■ **Instructions for the task**
For this exercise, output the entries below exactly from the line that holds "(698.10 s to 699.00 s)" to the line that holds "(701.70 s to 702.60 s)", both ends included. No pictures belong in the copy.

■ **Data to use**
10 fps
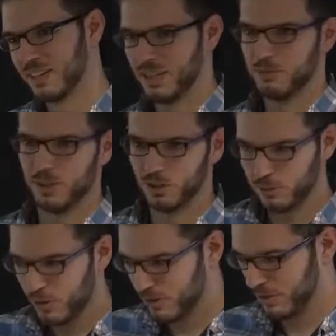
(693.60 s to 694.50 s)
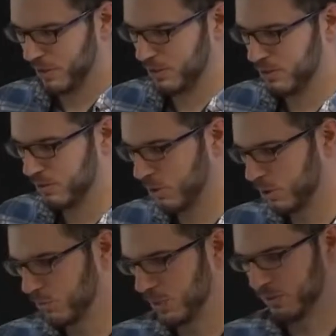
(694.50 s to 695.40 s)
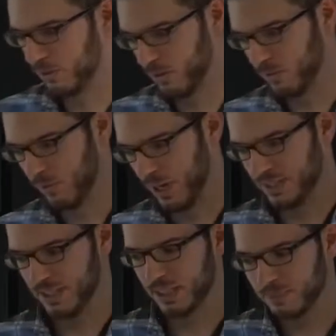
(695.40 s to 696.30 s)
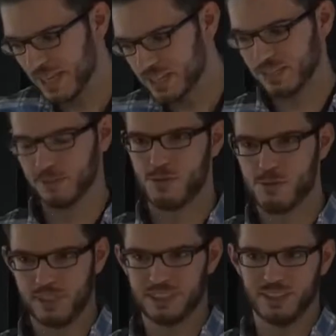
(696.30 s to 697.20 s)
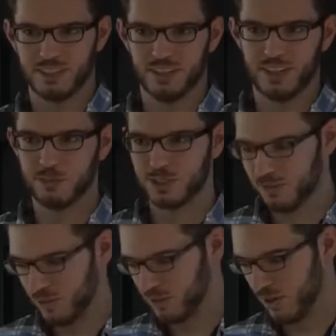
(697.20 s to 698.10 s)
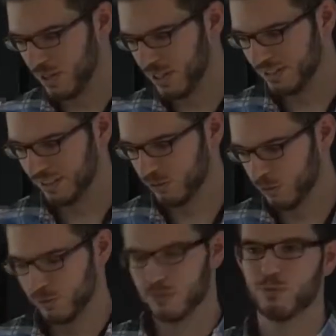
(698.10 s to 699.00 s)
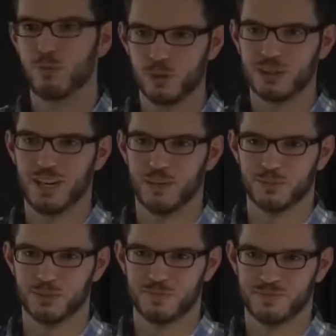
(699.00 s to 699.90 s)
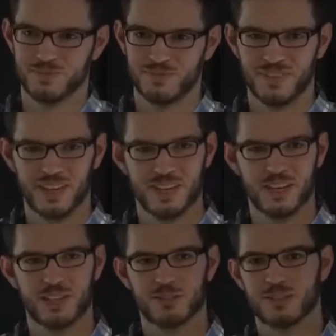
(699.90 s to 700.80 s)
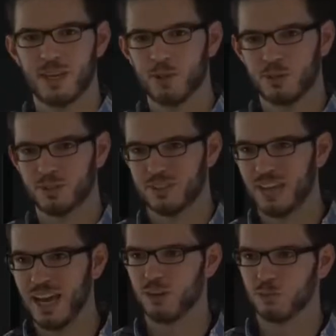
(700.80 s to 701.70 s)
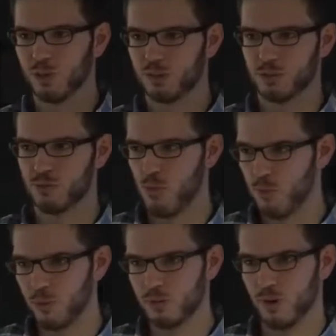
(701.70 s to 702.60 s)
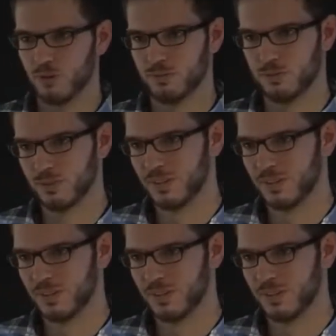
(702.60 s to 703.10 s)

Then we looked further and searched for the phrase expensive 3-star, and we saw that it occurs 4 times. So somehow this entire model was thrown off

...

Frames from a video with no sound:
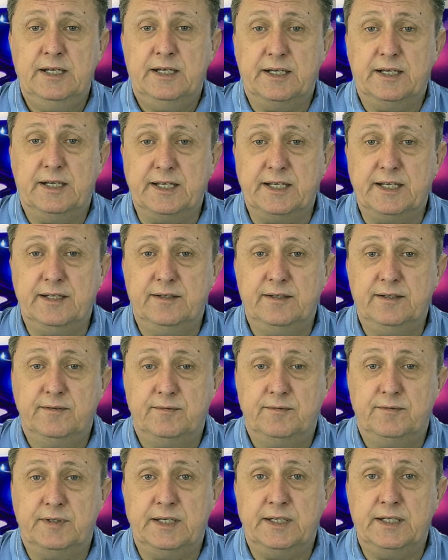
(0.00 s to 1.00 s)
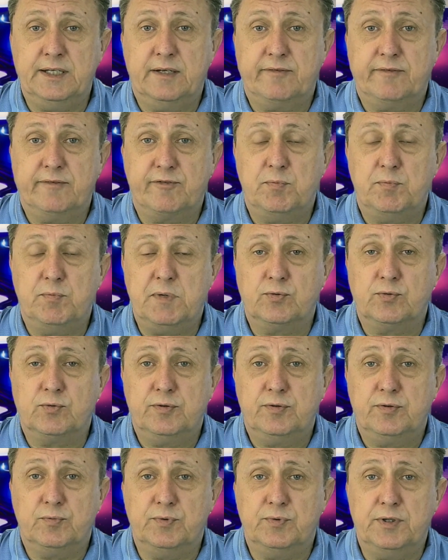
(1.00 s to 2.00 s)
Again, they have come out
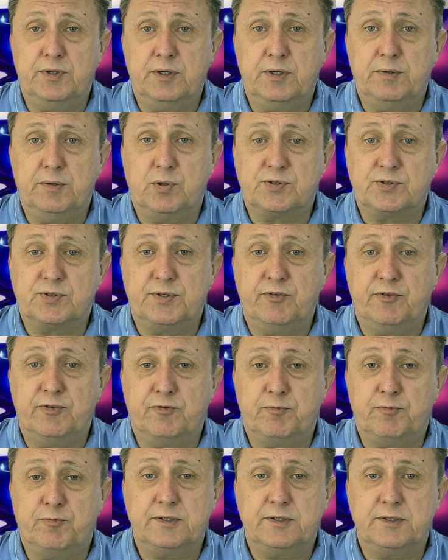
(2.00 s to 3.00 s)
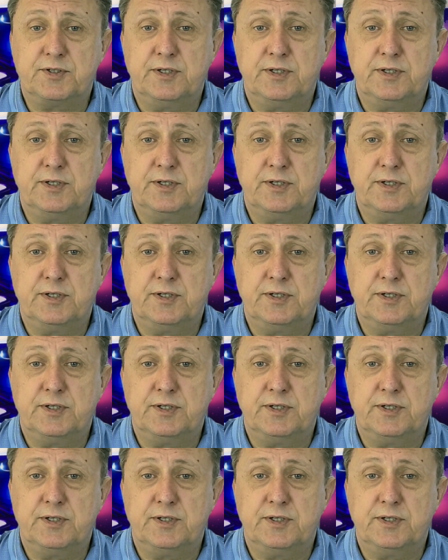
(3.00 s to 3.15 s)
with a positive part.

■ **Output below**
(698.10 s to 699.00 s)
(699.00 s to 699.90 s)
(699.90 s to 700.80 s)
(700.80 s to 701.70 s)
(701.70 s to 702.60 s)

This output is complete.